I partake in this strange communion. Truths and graham crackers and straight liquor. When all confessions have been made, we stack s’mores together, gooey marshmallow stretching between crumbly bites.

“This,” Anna says, “is revolting with the vodka.”

It doesn’t stop her or Simmons from drinking it as we each eat at least one more s’more. Tambe eats four and announces he’s going to pee, wandering off in the dark woods. Anna and Simmons lie on their backs on the blanket, staring up as they whisper. It leaves just Jones and me on the log, and I realize that on some level, I must see him the way the campers do. Like he’s a little larger than life, almost heroic. It feels strange to sit casually next to him when I’ve spent a week at short distance, watching him with all the kids.

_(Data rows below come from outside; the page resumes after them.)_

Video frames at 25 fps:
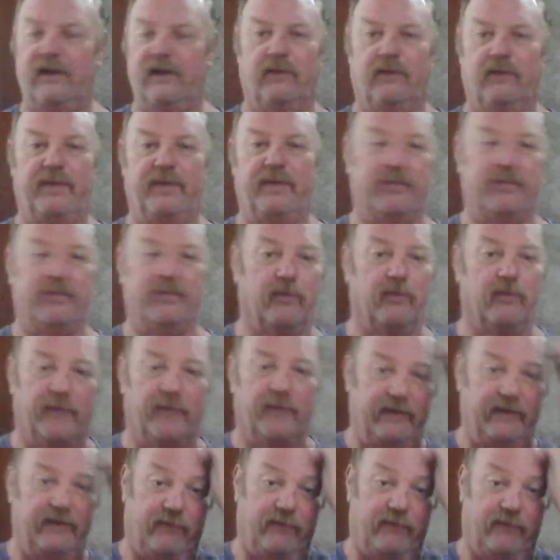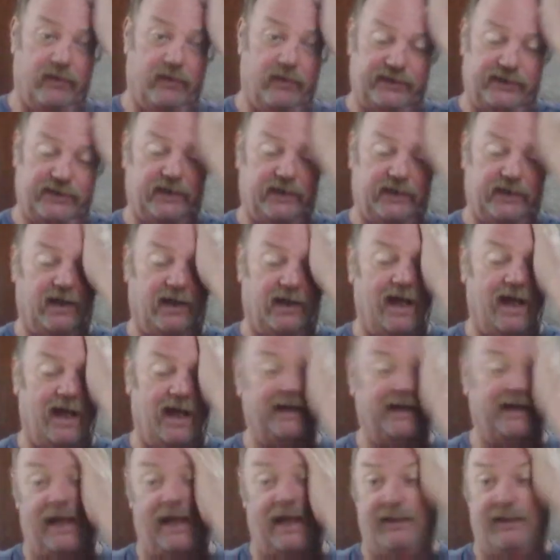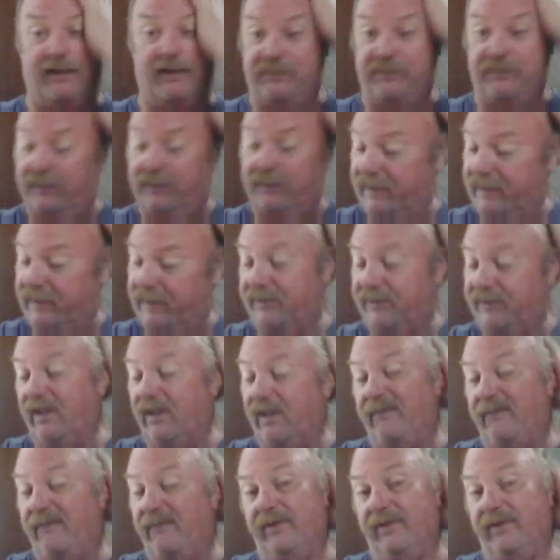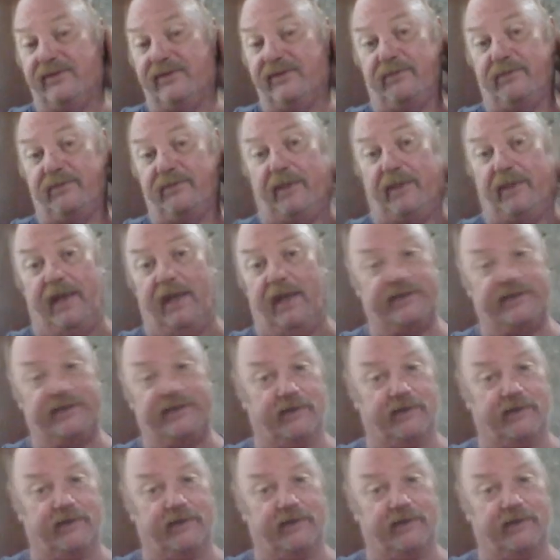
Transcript: People were being forced into lockdowns, but they still have bills to pay.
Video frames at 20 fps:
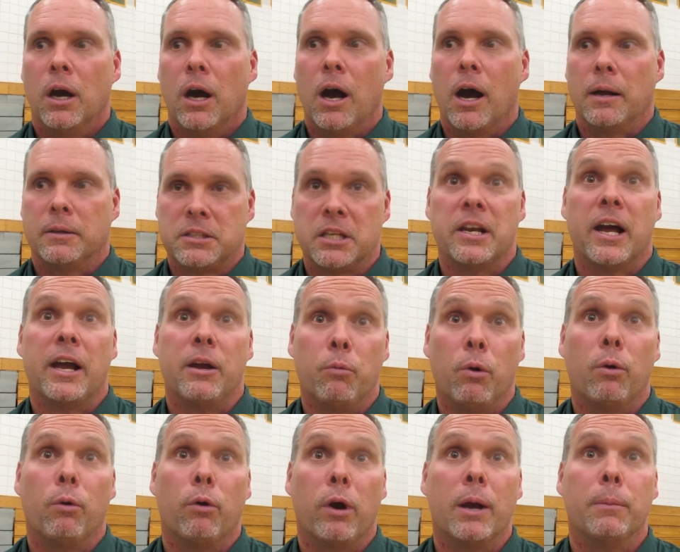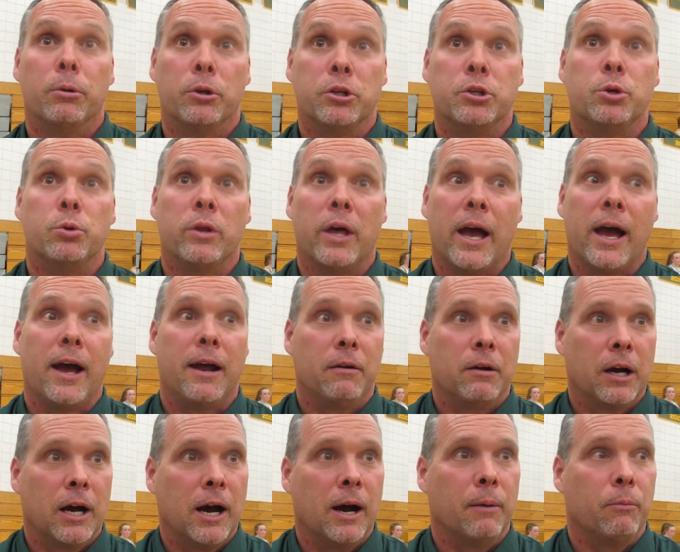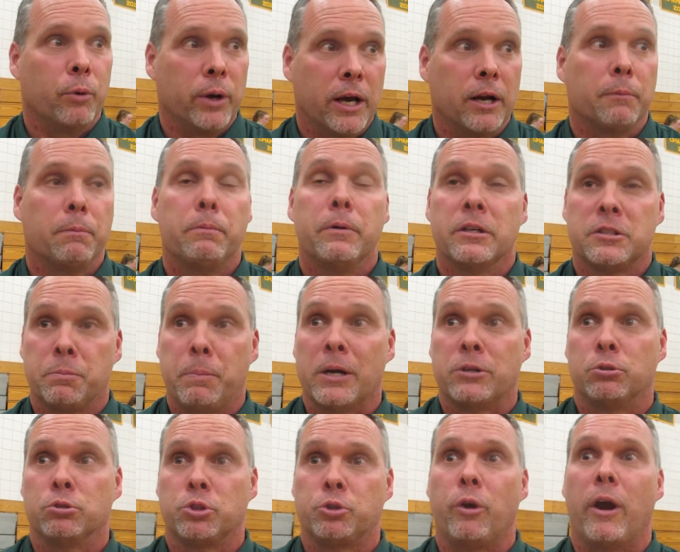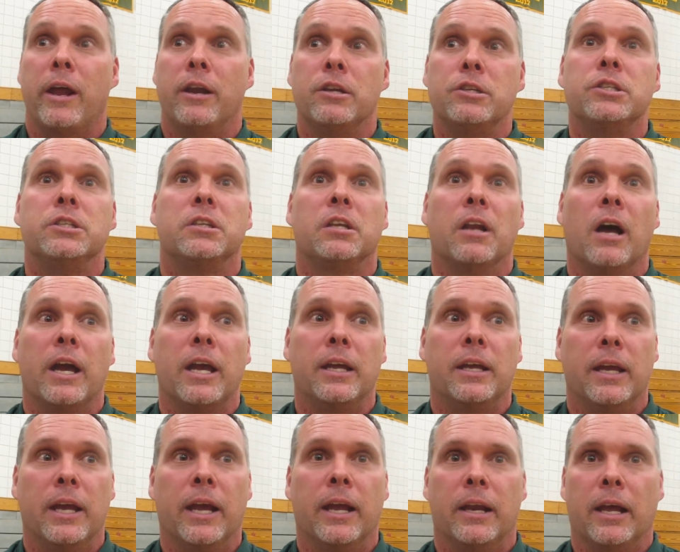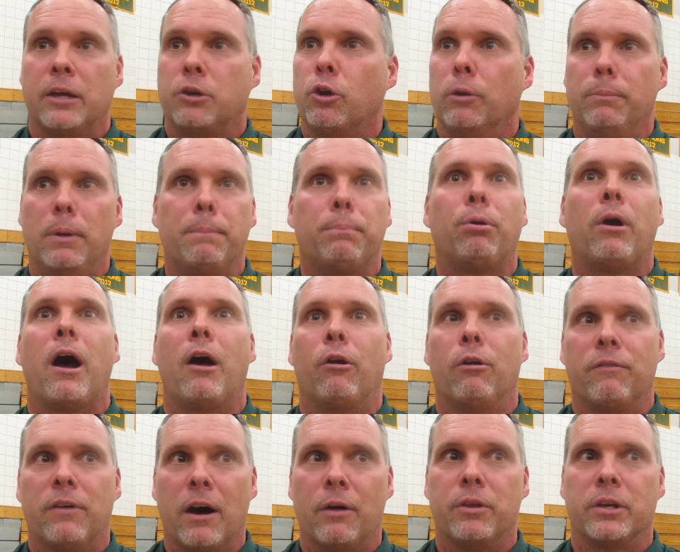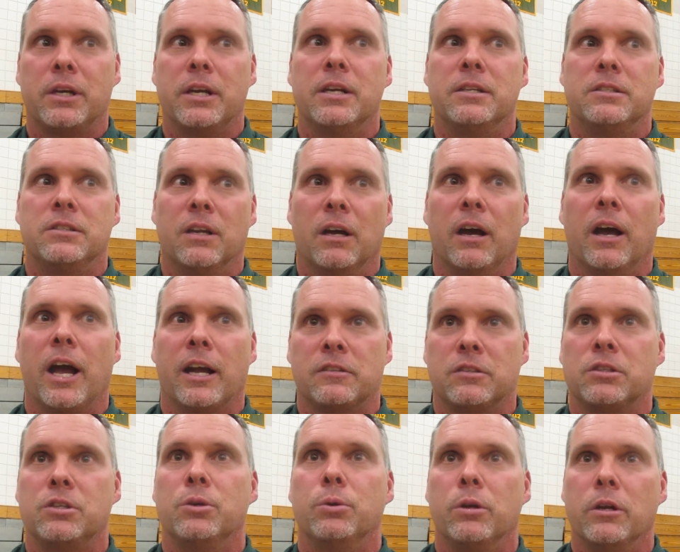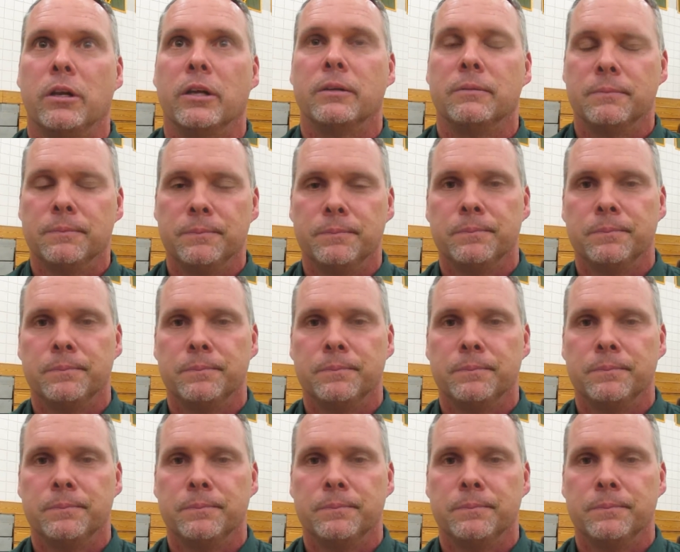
uh, tonight we were able to do that. Um, we had a, a, special strategy tonight, and I couldn't be proud of how the kids uh, executed it.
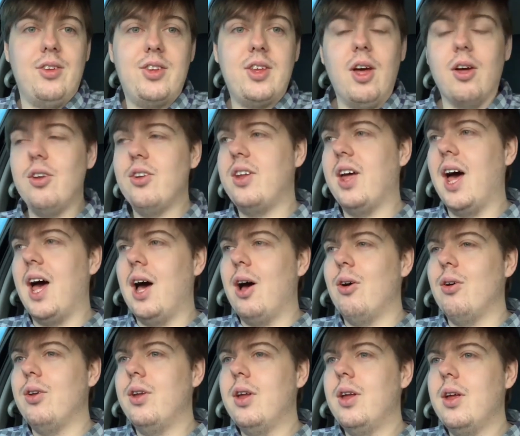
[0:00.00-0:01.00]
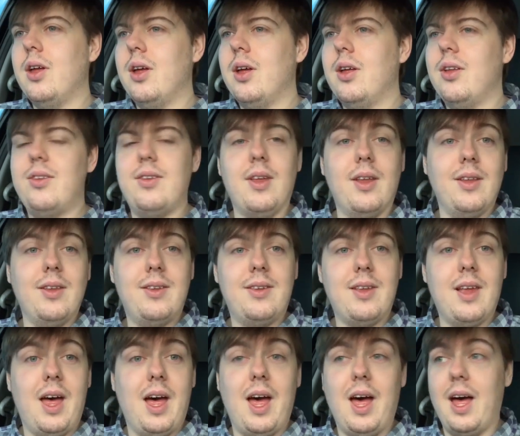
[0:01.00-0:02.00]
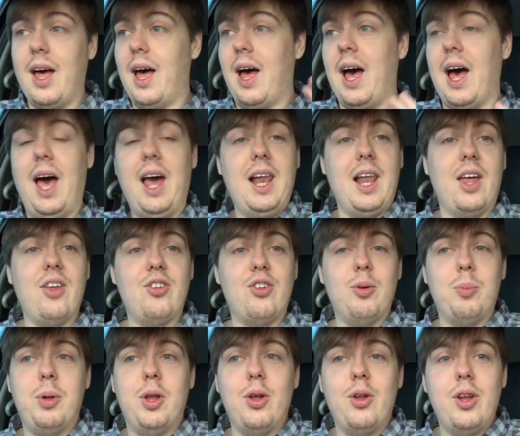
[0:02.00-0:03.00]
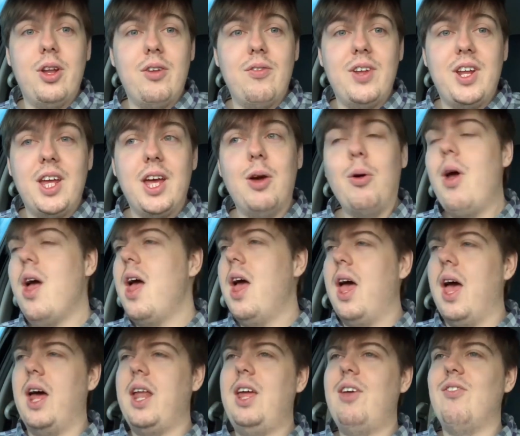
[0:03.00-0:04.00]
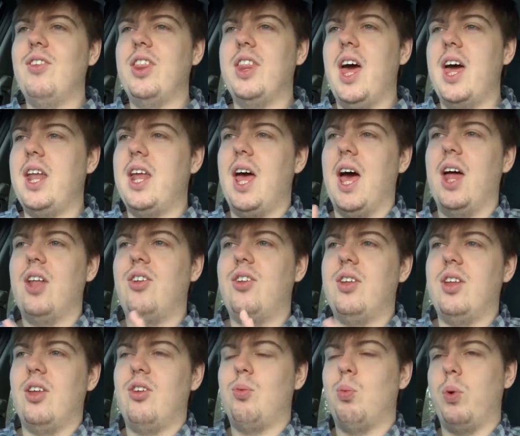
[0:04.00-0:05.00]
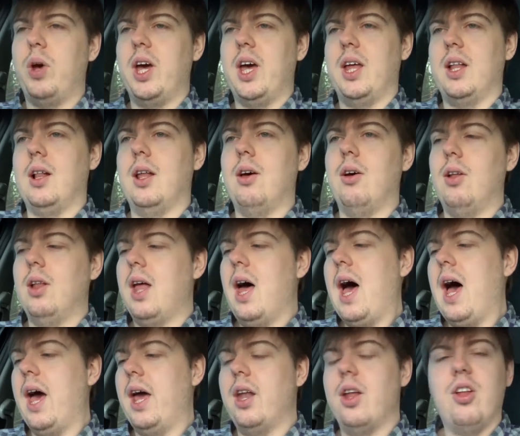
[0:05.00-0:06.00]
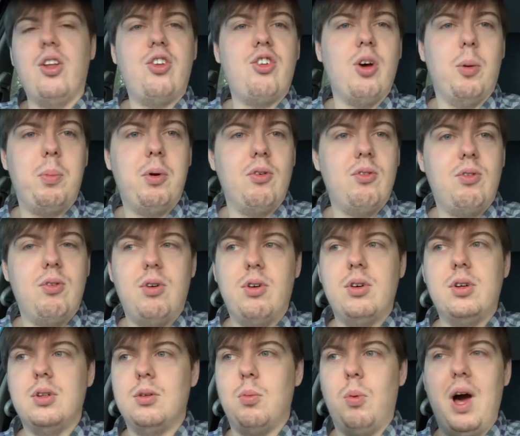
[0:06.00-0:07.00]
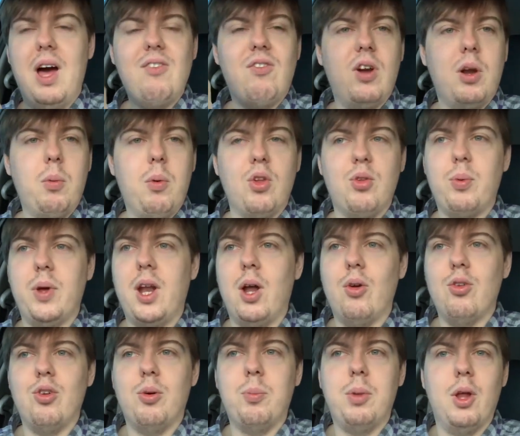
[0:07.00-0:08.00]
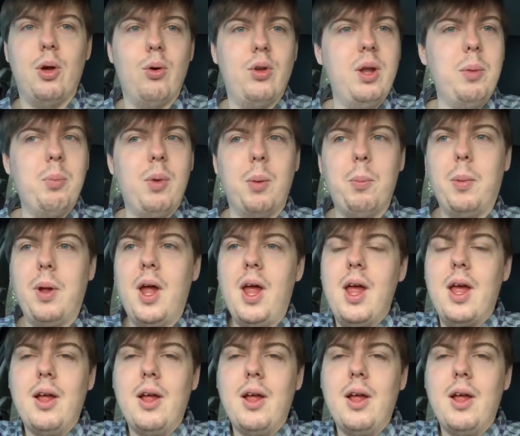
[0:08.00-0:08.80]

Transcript: has gone down since I last uploaded a video. And even then, it had this weird little line at the top of whatever it was when I was uploading. But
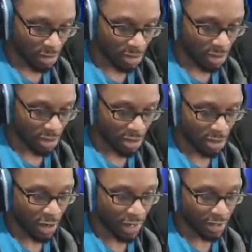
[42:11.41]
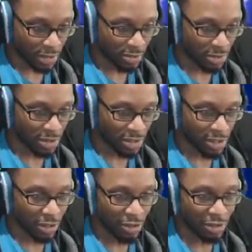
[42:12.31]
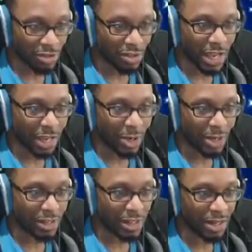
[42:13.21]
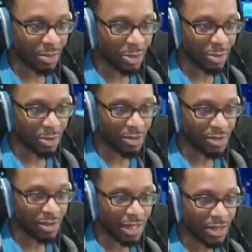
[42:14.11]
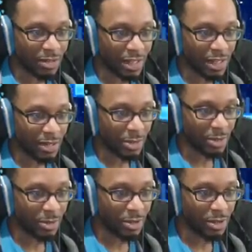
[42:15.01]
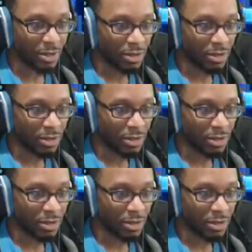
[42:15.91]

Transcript: No, I don't. Akamarak did that on purpose, and I don't like him anymore.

“Water, please?” Simmons asks. Jones pours some from the gallon into a plastic cup, and Simmons crawls across the blanket to take it.

“Jonesy.” Simmons presses a hand against his cheeks, squishing them together. Her eyes are glassy, a reflection of vodka and fondness. “You’re one of my favorite Homo sapiens.”

“Oh, Keels.” His smile for her is adoring but, I see now, familial. “I wouldn’t change one thing about you.”

“Did you know,” she says, eyes brightening, “that according to quantum theory, there could be slightly different Keelys in parallel universes, based on scenarios presented but not chosen?”

Anna laughs, a low chuckle, as she glances at me. “She gets really sciencey when she drinks.”

“I can hear you.” Keely whips her head around. “And so do you, Annabel. We can’t help what we love, and I just love space so much.”